Since 10.2 we've had Quartz Extreme, which moves the compositing onto the video card. So it is responsible for taking the various window buffers and combining them all to make the desktop. Of course it does that by referencing the various textures one at a time, in turn.
If you have "enough" video memory then all your open apps are able to permanently keep their window contents buffers in VRAM and all desktop redraw tasks are nice and smooth - including Expose and Dashboard tasks.
If you do not have "enough" video memory then the window contents buffers must be swapped in and out of VRAM as and when they are needed. I'm not 100% sure how OS X 10.2 deals with that, but certainly on 10.3 and above VRAM is virtualised in much the same way as main memory is. When apps allocate more memory than you have in physical RAM the system uses the hard disk to swap bits in and out. When everything wants more VRAM than is available, parts have to be swapped from there in and out of RAM.
That costs time and makes the system slower.
That said, even without knowing the exactities of pixel format and how cards handle memory allocation for non-power-of-2 textures, you have to be going some to fill up even most of the low end cards.
Supposing you have a 1440x900 pixel display (the current low end iMac, I have no idea what a likely average would be as I'm not an obsessive follower of models and revisions and so on), even a 32bpp buffer as large as the whole screen should take only around 5 mb. So if you had a 64 mb card then you'd lose about 10 mb for the display, which I believe uses two buffers to ensure smooth drawing, and then be able to simultaneously run around 10 apps that had windows expanded to fill the whole screen hopefully without the OS having to do any significant shuffling back and forth between VRAM and ordinary RAM.
In addition, any running OpenGL app may arbitrarily try to use as many textures as it wants, which will also go into the VRAM virtualisation scheme.

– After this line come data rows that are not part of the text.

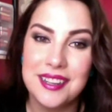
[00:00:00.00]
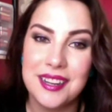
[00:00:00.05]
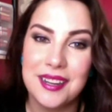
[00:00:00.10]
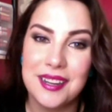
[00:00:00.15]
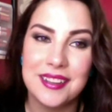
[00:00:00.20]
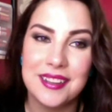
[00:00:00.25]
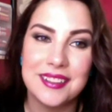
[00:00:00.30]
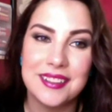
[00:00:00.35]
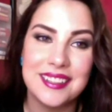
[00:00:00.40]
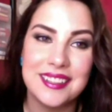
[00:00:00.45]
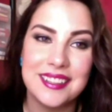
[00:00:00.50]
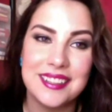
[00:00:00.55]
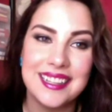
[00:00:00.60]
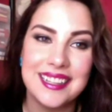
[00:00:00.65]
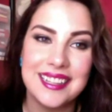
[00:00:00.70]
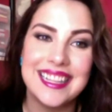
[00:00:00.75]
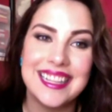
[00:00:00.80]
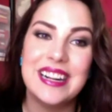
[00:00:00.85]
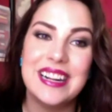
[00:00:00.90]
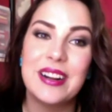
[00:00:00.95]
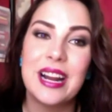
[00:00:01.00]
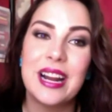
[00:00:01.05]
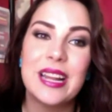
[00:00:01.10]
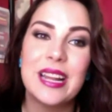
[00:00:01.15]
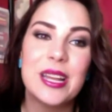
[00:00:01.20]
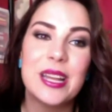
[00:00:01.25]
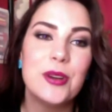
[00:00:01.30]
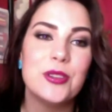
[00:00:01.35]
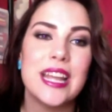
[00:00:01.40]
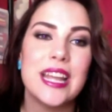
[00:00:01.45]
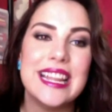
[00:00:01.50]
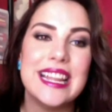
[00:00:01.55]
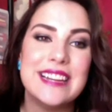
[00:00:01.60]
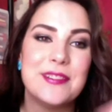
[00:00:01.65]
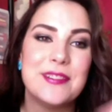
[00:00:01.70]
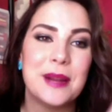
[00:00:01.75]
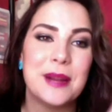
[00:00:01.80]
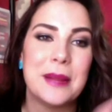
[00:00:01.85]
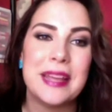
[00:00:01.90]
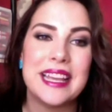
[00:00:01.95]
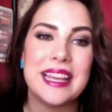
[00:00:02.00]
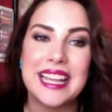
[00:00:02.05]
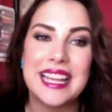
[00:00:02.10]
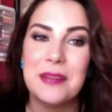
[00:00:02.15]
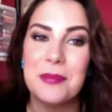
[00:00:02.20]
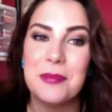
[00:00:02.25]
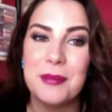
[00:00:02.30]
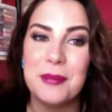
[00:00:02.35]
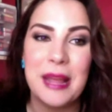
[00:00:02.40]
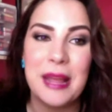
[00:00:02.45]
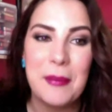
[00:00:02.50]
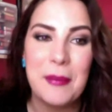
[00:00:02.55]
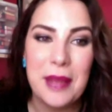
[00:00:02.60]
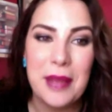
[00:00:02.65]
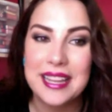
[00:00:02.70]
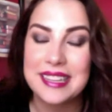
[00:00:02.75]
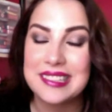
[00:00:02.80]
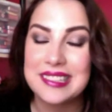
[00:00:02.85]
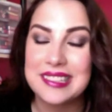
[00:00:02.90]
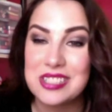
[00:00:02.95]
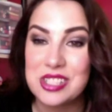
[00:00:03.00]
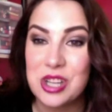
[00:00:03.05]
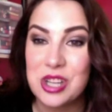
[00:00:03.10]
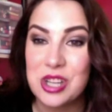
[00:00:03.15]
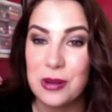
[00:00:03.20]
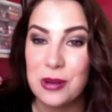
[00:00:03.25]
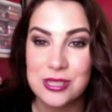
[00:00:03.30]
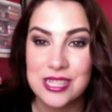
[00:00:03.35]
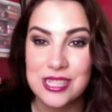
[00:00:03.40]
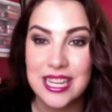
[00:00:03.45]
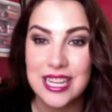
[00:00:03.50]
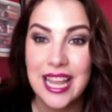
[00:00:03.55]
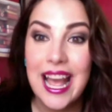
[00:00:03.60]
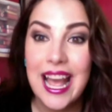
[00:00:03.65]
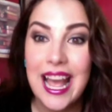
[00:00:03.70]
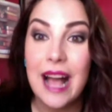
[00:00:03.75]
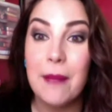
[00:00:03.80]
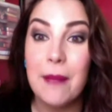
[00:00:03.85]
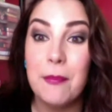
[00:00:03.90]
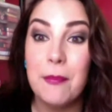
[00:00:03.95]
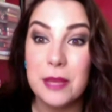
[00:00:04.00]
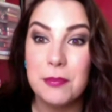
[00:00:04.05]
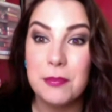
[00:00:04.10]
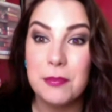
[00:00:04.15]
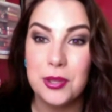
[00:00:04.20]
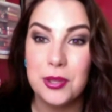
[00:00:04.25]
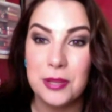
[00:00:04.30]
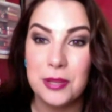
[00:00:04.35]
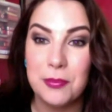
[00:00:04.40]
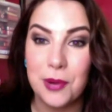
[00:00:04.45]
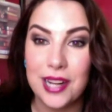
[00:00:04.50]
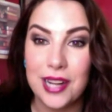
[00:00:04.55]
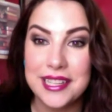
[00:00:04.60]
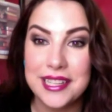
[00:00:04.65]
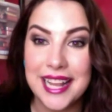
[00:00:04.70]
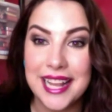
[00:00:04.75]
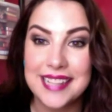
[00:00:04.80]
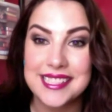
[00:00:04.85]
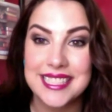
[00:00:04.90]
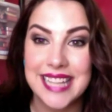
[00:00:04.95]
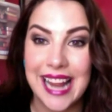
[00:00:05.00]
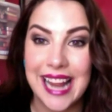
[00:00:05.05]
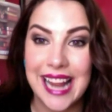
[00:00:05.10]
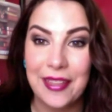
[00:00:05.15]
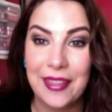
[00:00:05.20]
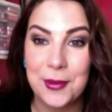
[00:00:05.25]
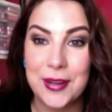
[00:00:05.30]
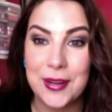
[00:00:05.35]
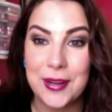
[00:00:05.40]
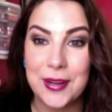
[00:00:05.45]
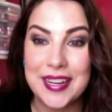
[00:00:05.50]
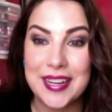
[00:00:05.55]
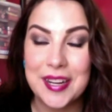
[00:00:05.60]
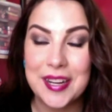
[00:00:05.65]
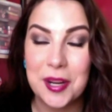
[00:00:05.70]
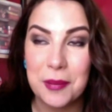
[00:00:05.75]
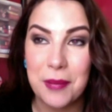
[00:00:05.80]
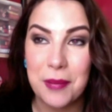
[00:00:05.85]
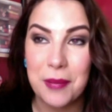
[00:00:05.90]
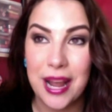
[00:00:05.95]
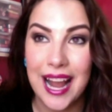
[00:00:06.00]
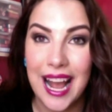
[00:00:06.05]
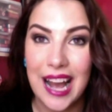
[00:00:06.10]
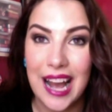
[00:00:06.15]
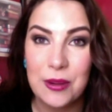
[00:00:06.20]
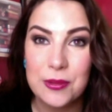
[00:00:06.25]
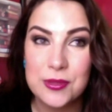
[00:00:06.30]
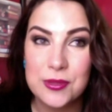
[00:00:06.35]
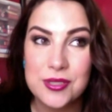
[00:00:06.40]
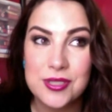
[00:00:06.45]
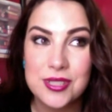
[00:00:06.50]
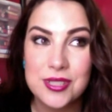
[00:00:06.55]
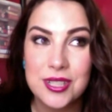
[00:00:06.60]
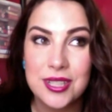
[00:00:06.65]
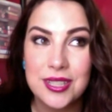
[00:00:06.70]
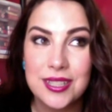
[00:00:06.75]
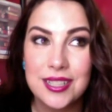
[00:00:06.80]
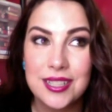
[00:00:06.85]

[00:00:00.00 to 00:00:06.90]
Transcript: here I go daydreaming again, but maybe I could just host a big beauty broadcast gathering here at my house.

Many apps that you wouldn't necessrily think are using OpenGL may do so, especially where they are doing quite a lot of their own geometric drawing rather than being mostly widget based.
Image manipulation programs are another big eater of VRAM space - including Photoshop, anything based on Core Image or Core Video and presumably also Quicktime judging by the comments of radiantm3.

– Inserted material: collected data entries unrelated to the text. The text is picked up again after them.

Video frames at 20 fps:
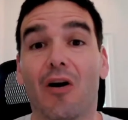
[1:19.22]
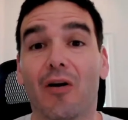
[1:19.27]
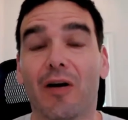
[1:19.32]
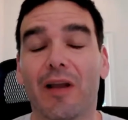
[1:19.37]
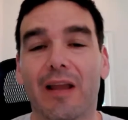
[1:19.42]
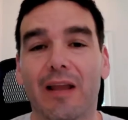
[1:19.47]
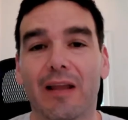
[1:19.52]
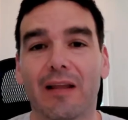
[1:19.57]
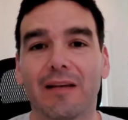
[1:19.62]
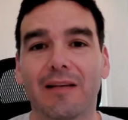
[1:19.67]

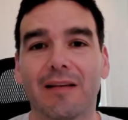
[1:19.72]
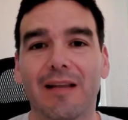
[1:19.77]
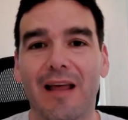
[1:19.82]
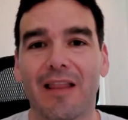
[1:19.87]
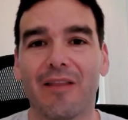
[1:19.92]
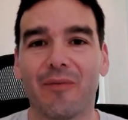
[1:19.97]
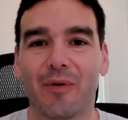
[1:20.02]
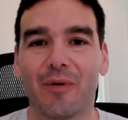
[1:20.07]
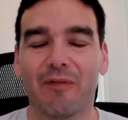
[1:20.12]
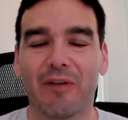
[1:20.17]
Okay, now
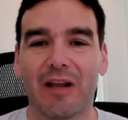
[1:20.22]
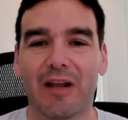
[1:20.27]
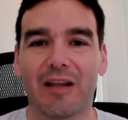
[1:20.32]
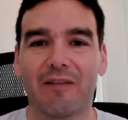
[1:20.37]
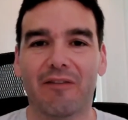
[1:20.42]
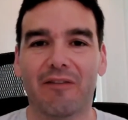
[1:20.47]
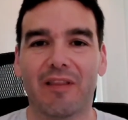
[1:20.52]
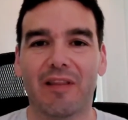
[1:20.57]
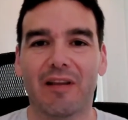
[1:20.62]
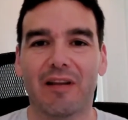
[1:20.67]
that we've got
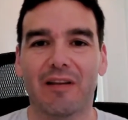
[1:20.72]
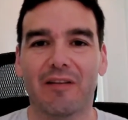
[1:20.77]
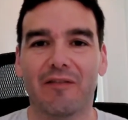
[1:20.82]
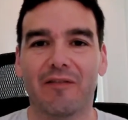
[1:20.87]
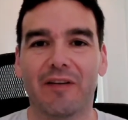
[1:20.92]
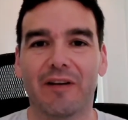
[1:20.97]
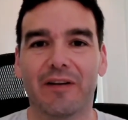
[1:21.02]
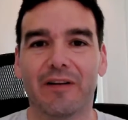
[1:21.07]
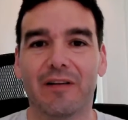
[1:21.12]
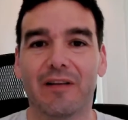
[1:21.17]
everything
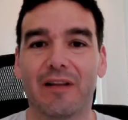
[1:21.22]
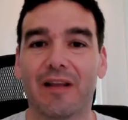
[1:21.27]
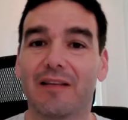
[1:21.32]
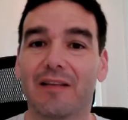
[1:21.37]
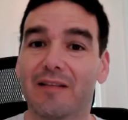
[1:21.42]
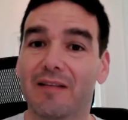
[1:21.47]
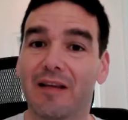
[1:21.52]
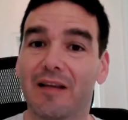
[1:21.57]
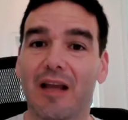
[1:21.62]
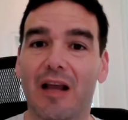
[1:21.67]
configured,
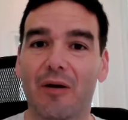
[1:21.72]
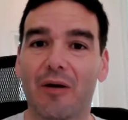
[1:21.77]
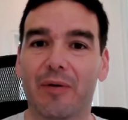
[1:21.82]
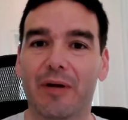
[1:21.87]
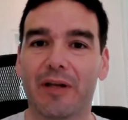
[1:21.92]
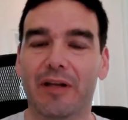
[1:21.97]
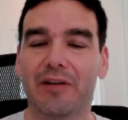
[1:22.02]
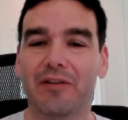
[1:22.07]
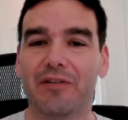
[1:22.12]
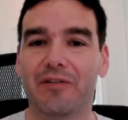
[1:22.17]
let's see how
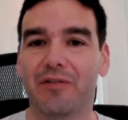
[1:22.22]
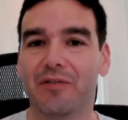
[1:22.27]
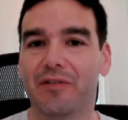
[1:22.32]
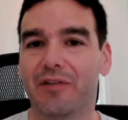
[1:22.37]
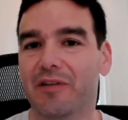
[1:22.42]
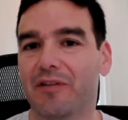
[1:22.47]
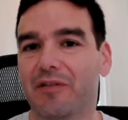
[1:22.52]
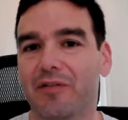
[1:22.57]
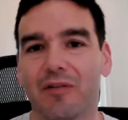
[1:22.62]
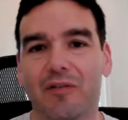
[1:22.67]
we can use
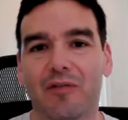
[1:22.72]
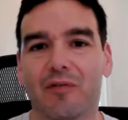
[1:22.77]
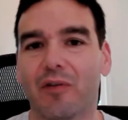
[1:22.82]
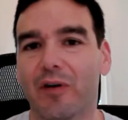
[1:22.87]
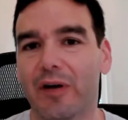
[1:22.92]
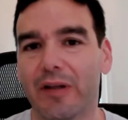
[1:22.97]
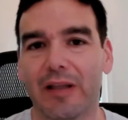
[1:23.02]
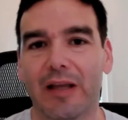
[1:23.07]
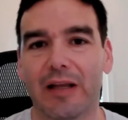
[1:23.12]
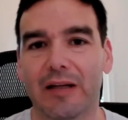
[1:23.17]
it to
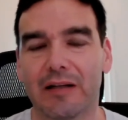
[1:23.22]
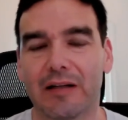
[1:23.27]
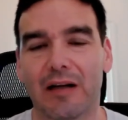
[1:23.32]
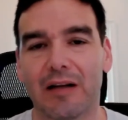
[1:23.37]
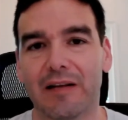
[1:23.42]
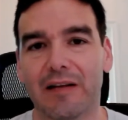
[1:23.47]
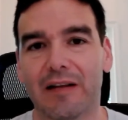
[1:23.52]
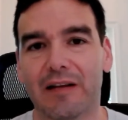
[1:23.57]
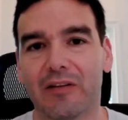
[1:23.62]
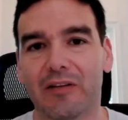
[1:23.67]
avoid that
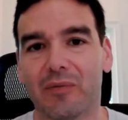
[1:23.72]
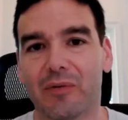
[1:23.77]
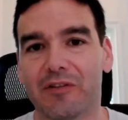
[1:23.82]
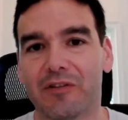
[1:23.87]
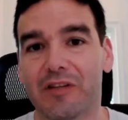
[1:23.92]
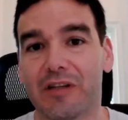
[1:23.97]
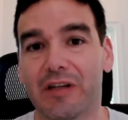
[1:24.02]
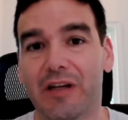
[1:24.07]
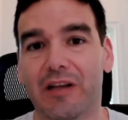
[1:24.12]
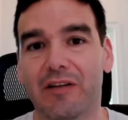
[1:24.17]
context
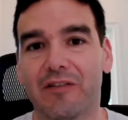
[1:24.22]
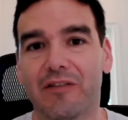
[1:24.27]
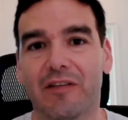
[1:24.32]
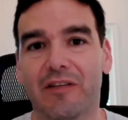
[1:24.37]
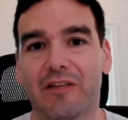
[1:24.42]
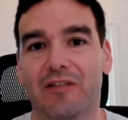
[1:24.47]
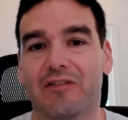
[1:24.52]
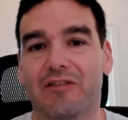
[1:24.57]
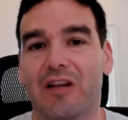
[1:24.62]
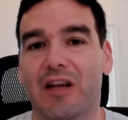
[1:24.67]
switching and
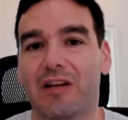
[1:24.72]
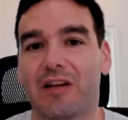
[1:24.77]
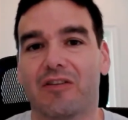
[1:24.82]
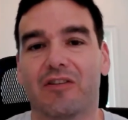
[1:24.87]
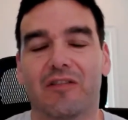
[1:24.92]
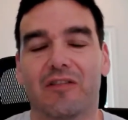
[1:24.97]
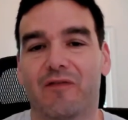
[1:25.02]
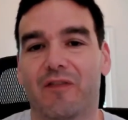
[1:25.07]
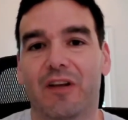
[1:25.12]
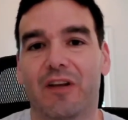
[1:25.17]
just
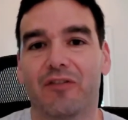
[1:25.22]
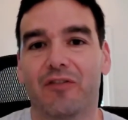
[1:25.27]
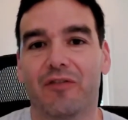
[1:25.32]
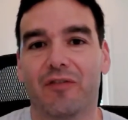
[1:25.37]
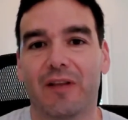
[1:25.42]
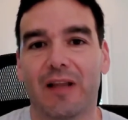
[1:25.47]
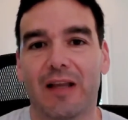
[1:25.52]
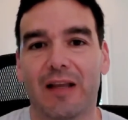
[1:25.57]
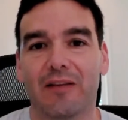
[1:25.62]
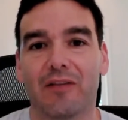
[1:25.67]
change feature
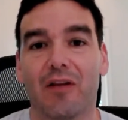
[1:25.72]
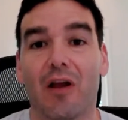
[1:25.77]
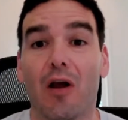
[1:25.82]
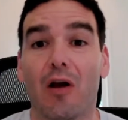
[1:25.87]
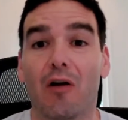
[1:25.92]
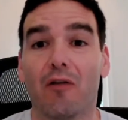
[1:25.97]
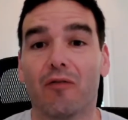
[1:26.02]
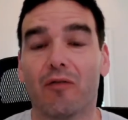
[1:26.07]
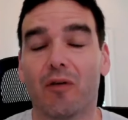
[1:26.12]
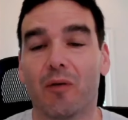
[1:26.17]
flags
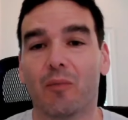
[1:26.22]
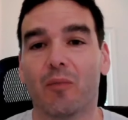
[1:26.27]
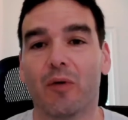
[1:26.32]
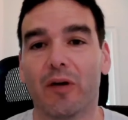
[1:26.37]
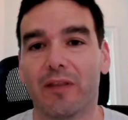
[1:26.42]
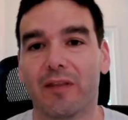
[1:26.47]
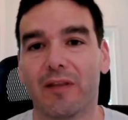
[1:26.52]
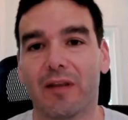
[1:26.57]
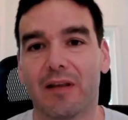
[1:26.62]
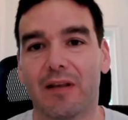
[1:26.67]
from
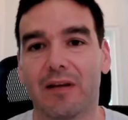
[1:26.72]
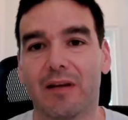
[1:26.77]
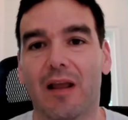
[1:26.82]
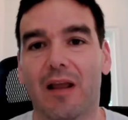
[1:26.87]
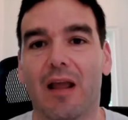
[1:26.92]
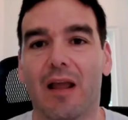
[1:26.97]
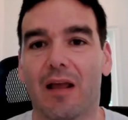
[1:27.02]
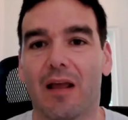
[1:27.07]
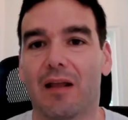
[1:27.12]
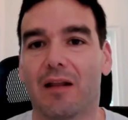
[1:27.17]
within
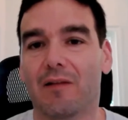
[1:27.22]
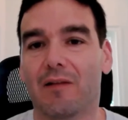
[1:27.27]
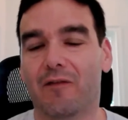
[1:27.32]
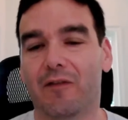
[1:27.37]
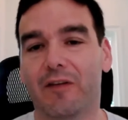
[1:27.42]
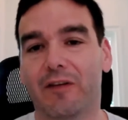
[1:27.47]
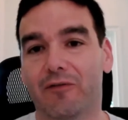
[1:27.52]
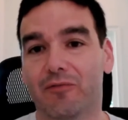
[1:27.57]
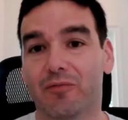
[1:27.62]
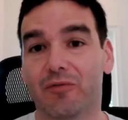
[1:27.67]

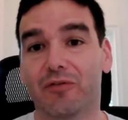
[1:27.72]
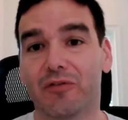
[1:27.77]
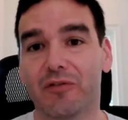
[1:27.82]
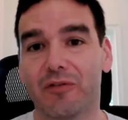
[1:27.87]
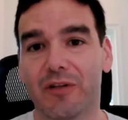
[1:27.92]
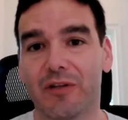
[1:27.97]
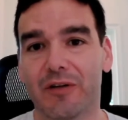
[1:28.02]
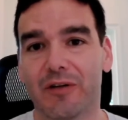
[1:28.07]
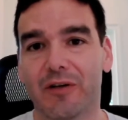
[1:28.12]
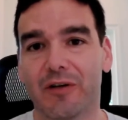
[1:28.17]
Visual
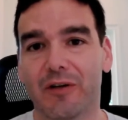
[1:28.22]
Studio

OS X 10.4 includes a new feature, Quartz 2d Extreme (i.e. with an added "2d" in the middle) that on cards that support the OpenGL ARB fragment shader extension - in practice a GeForceFX, Radeon 9500 or better - allows a large proportion of window content drawing to be done on the graphics card. The feature is currently disabled by default, and so is presumably either not complete or not stable but it gives an idea of where things will head in the future. That should allow much greater redraw speeds but again will eat more video memory.

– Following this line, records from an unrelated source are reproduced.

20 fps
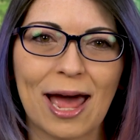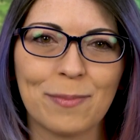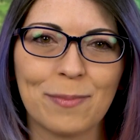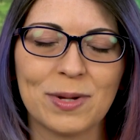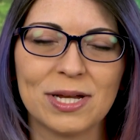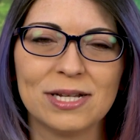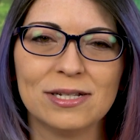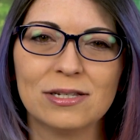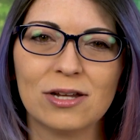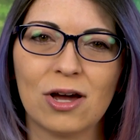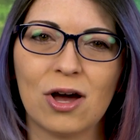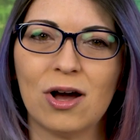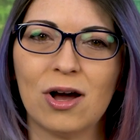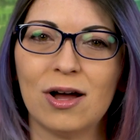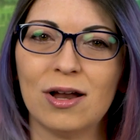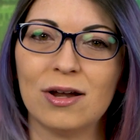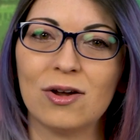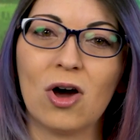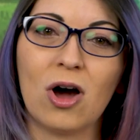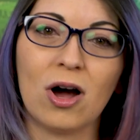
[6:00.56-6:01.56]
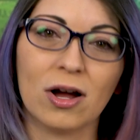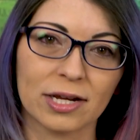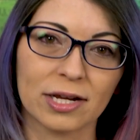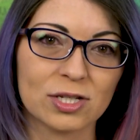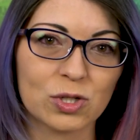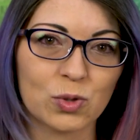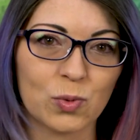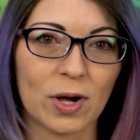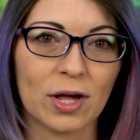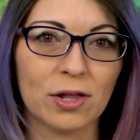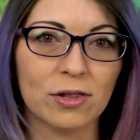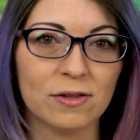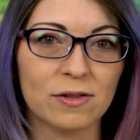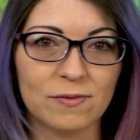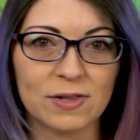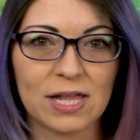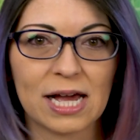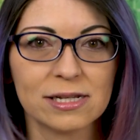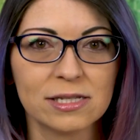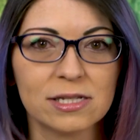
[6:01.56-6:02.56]
happened on August 12th
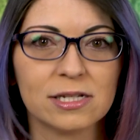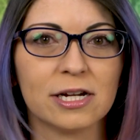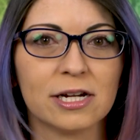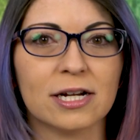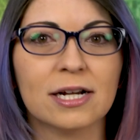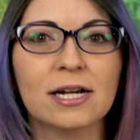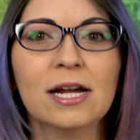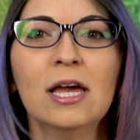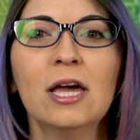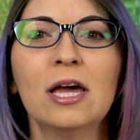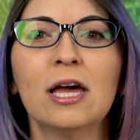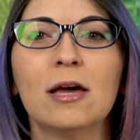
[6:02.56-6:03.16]
of last year,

Professionals also like to use multiple screens. That obviously eats further video memory.
Amongst the current GUI providers, Apple are at the forefront of using the GPU to help with ordinary user interaction. Microsoft currently don't use the GPU at all, but Vista seems to do much the same stuff as OS X based on preview columns that I have read. In the UNIX world the next release of X.Org, the newish de facto standard for X-Windows servers in free UNIXs after a rapid fall from grace for XFree86, supports a suitable GL based drawing path extension that is hooked by KDE4 to do much the same thing.
That all said, my Powerbook has 16 mb VRAM and as an undemanding user I rarely see any slow down from Quarz Extreme. I tend to run a browser, maybe a couple of Finder windows and XCode simultaneously and all Expose actions and other window manipulation tasks remain smooth the whole time - with the obvious exception of window resizing which is never smooth. If I plug in a second monitor I seem to lose Quartz Extreme judging by the sudden drop in overall smoothness.